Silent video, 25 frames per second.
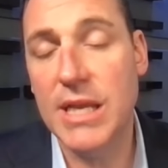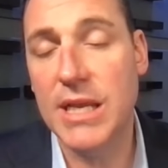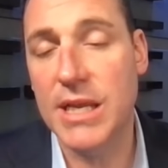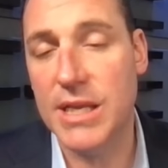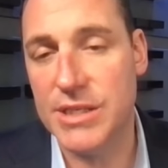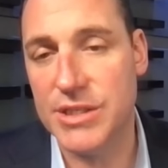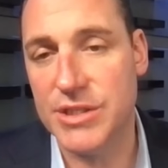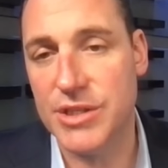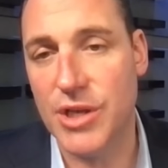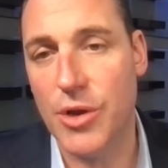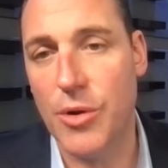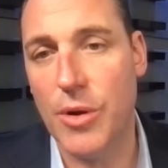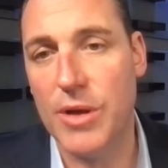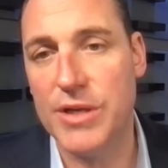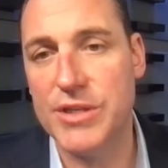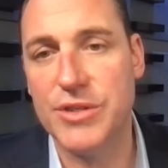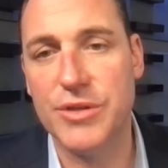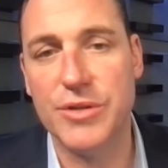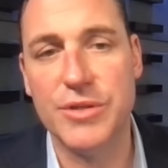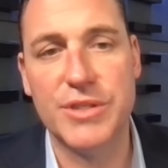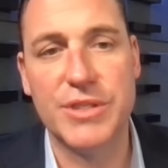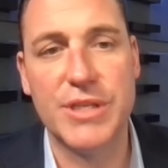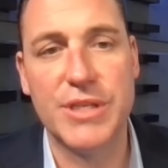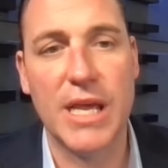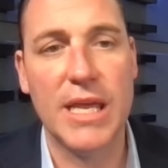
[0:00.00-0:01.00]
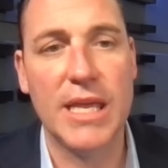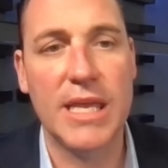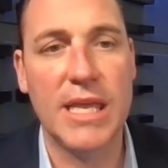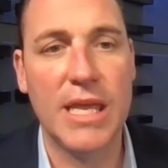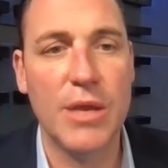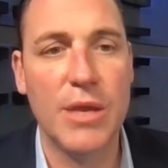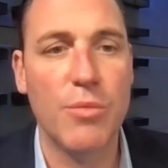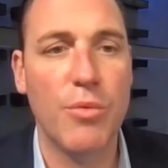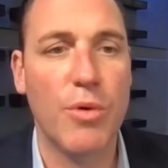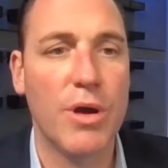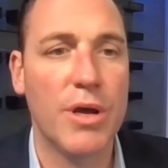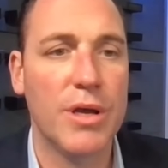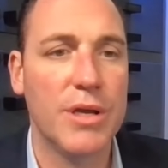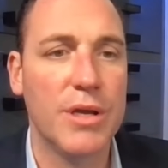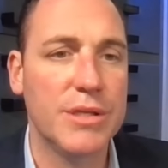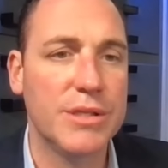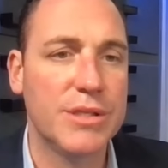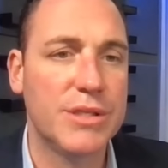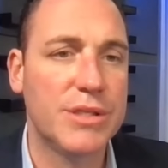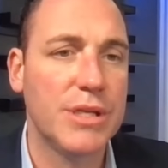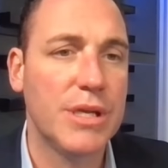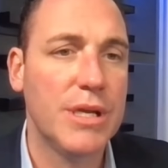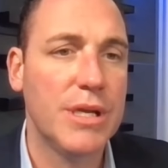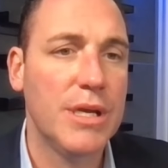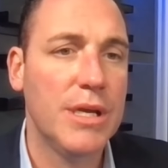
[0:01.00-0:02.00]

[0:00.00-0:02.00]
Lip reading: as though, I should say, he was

----

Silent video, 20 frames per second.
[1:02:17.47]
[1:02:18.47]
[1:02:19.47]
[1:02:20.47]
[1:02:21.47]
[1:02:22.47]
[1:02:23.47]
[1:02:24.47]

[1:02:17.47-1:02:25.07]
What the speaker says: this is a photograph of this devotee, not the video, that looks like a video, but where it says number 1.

----

## Exercise objective
Only lines that contain the string "Silent" count; pick each one out of the records and copy it.

## Output
Silent video, 25 frames per second.
Silent video, 20 frames per second.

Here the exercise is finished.